**EXERCISE PROMPT**:
Your task is to return, word for word, only the lines from the line with "[12.00-13.00s]" through the close of the data. Exclude all pictures.

*** Begin section ***

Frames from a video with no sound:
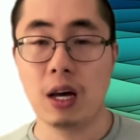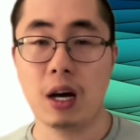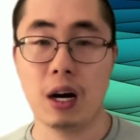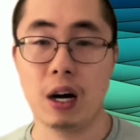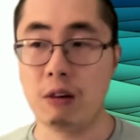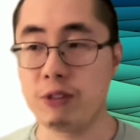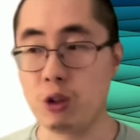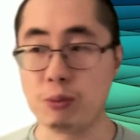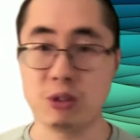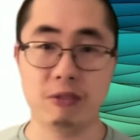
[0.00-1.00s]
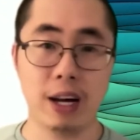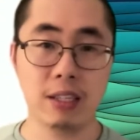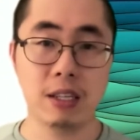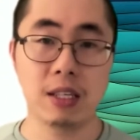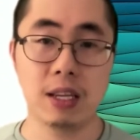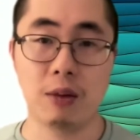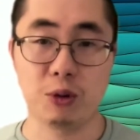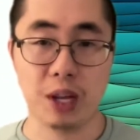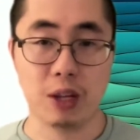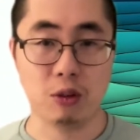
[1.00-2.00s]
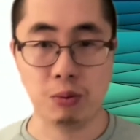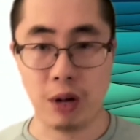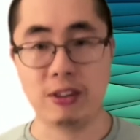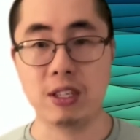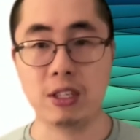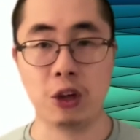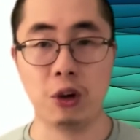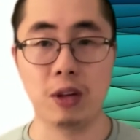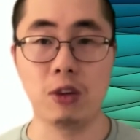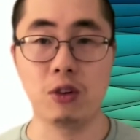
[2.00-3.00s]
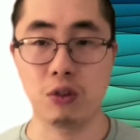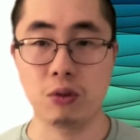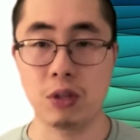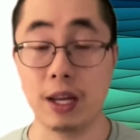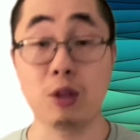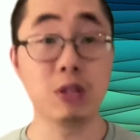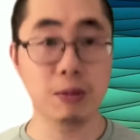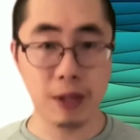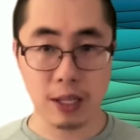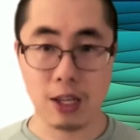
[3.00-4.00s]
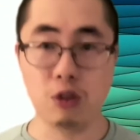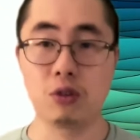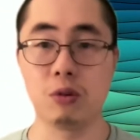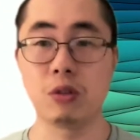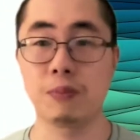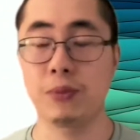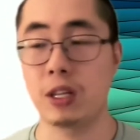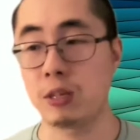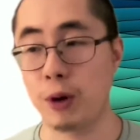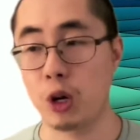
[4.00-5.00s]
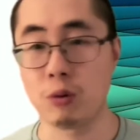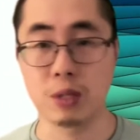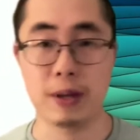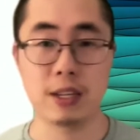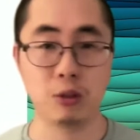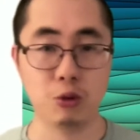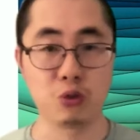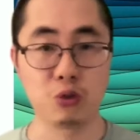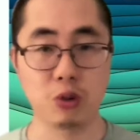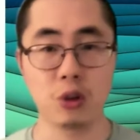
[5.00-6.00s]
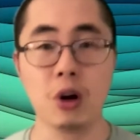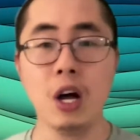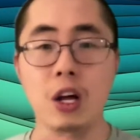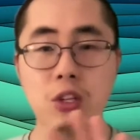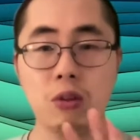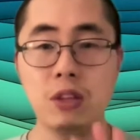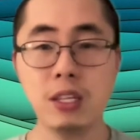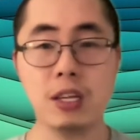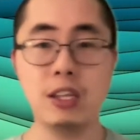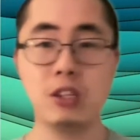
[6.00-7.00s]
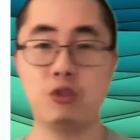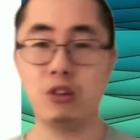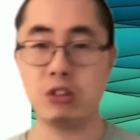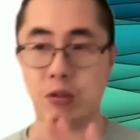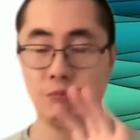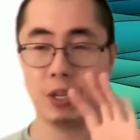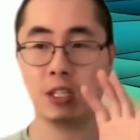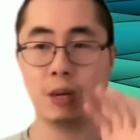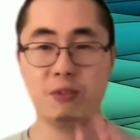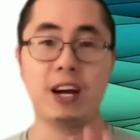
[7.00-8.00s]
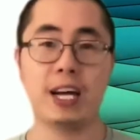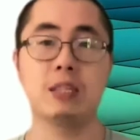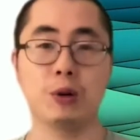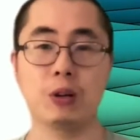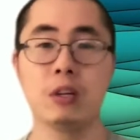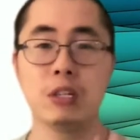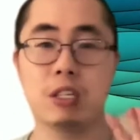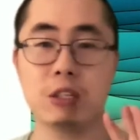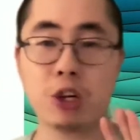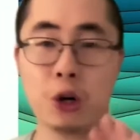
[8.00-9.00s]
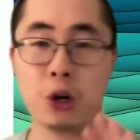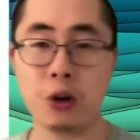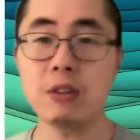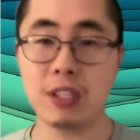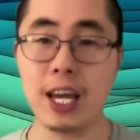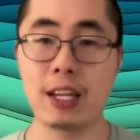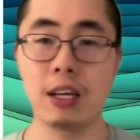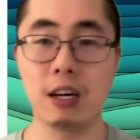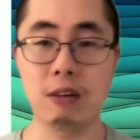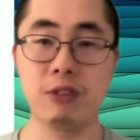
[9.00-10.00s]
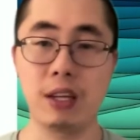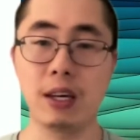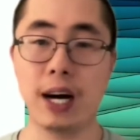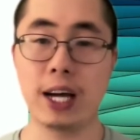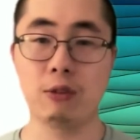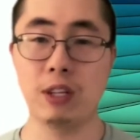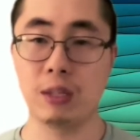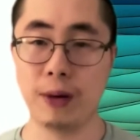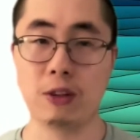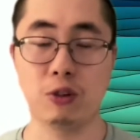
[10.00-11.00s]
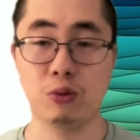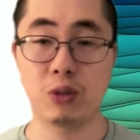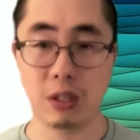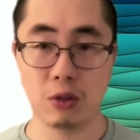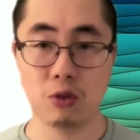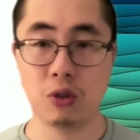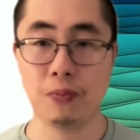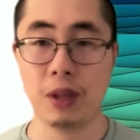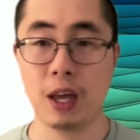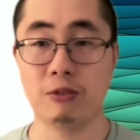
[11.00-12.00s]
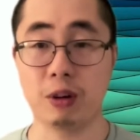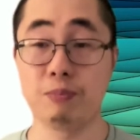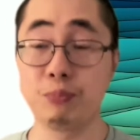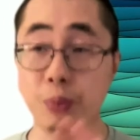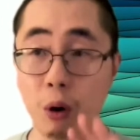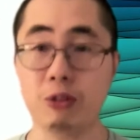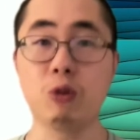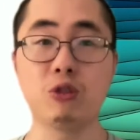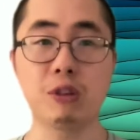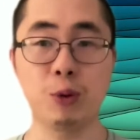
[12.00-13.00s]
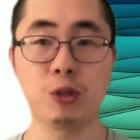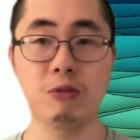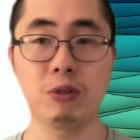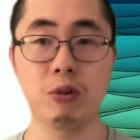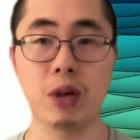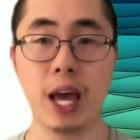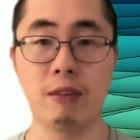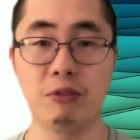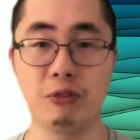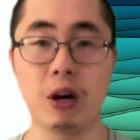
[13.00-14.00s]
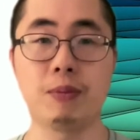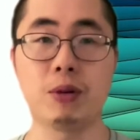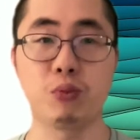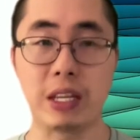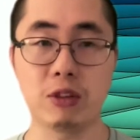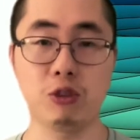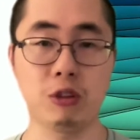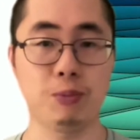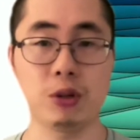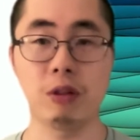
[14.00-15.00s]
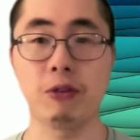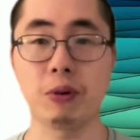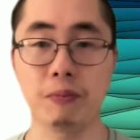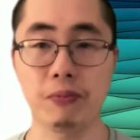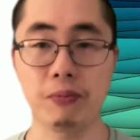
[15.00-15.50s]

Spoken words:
of vulnerable devices, and we're looking into privacy security issues and usability issues in a smart home space as usual. So this is just a tip of the iceberg, the current state of the IoT Inspector's research, and from both users' point of view and from a researcher's point of view.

*** End section ***

**RESULT OF THIS TASK**:
[12.00-13.00s]
[13.00-14.00s]
[14.00-15.00s]
[15.00-15.50s]

Spoken words:
of vulnerable devices, and we're looking into privacy security issues and usability issues in a smart home space as usual. So this is just a tip of the iceberg, the current state of the IoT Inspector's research, and from both users' point of view and from a researcher's point of view.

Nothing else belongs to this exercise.